LIKE everyone else in Rugby League, I was so sorry to hear of Ray French’s passing when the news broke on Saturday, although after a long battle against dementia, which is such a cruel and arbitrary disease.
Over the years I had many conversations with Ray about Rugby League, agreeing with him about 80 percent of the time and agreeing to differ on some of the other issues we didn’t see eye to eye on.

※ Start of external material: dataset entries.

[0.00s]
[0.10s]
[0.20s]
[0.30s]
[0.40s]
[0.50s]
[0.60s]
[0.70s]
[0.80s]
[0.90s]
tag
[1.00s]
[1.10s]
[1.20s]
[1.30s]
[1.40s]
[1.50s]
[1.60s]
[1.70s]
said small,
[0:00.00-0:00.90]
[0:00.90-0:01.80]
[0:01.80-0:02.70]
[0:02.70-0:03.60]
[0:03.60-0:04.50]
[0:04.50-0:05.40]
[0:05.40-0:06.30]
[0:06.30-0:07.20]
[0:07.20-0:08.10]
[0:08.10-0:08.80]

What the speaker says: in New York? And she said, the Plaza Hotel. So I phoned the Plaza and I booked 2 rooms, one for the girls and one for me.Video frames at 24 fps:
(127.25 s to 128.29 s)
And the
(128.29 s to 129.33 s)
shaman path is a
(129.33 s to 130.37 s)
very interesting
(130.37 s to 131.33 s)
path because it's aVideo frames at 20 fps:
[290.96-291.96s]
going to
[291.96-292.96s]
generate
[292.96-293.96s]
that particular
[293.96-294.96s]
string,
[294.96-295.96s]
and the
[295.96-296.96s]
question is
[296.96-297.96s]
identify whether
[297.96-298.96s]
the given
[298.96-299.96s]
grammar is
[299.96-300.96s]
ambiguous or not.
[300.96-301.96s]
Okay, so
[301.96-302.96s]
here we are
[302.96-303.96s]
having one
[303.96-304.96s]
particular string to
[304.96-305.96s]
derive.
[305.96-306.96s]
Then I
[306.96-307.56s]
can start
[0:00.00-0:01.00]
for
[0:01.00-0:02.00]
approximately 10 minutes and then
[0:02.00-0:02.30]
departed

Ray was a great traditionalist in many respects. He hated squad numbers, for example, while I endorsed them.
I first became aware of him in 1966, when St Helens came to Wakefield in the first round of the Challenge Cup on 26 February that year and won 10-0, with Ray having a great game that made me, as an avid adolescent Wakefield supporter, not too kindly disposed towards him. He would subsequently be part of the St Helens team that won the Cup and League double that season.
But when I was the Chairman of the Student Rugby League in the 1980s my attitude changed. Ray was commentating for the BBC he was always extremely helpful and would talk and write about the student game with obvious enthusiasm whenever he could.
His book ‘My Kind of Rugby’ was one of the relatively small number of ‘serious’ books about rugby of either code at the time of its publication by Faber in 1979. For me it was a hugely enjoyable and informative read long before I had thought of getting into Rugby League publishing myself.
Ray was also a great after-dinner speaker, with a wonderful array of stories, particularly about his former team-mate Alex Murphy, and he was also a very good speaker in more formal situations.
Ray christened our former columnist Garry Schofield as The Poacher, as Garry himself reminded me – “he’s got the legs, he’s got the pace, it’s a try”.
Ray commentated for BBC TV from 1981 to 2008, but carried on with Radio Merseyside with his great friend Alan Rooney until 2019.
I always used to look forward to going to Cup Finals and Grand Finals to sit down with Ray to discuss the state of the game and I missed him when he stopped coming.
The press box at Wembley or Old Trafford seemed a lesser place without him being in it.
My sincere condolences to his family and friends.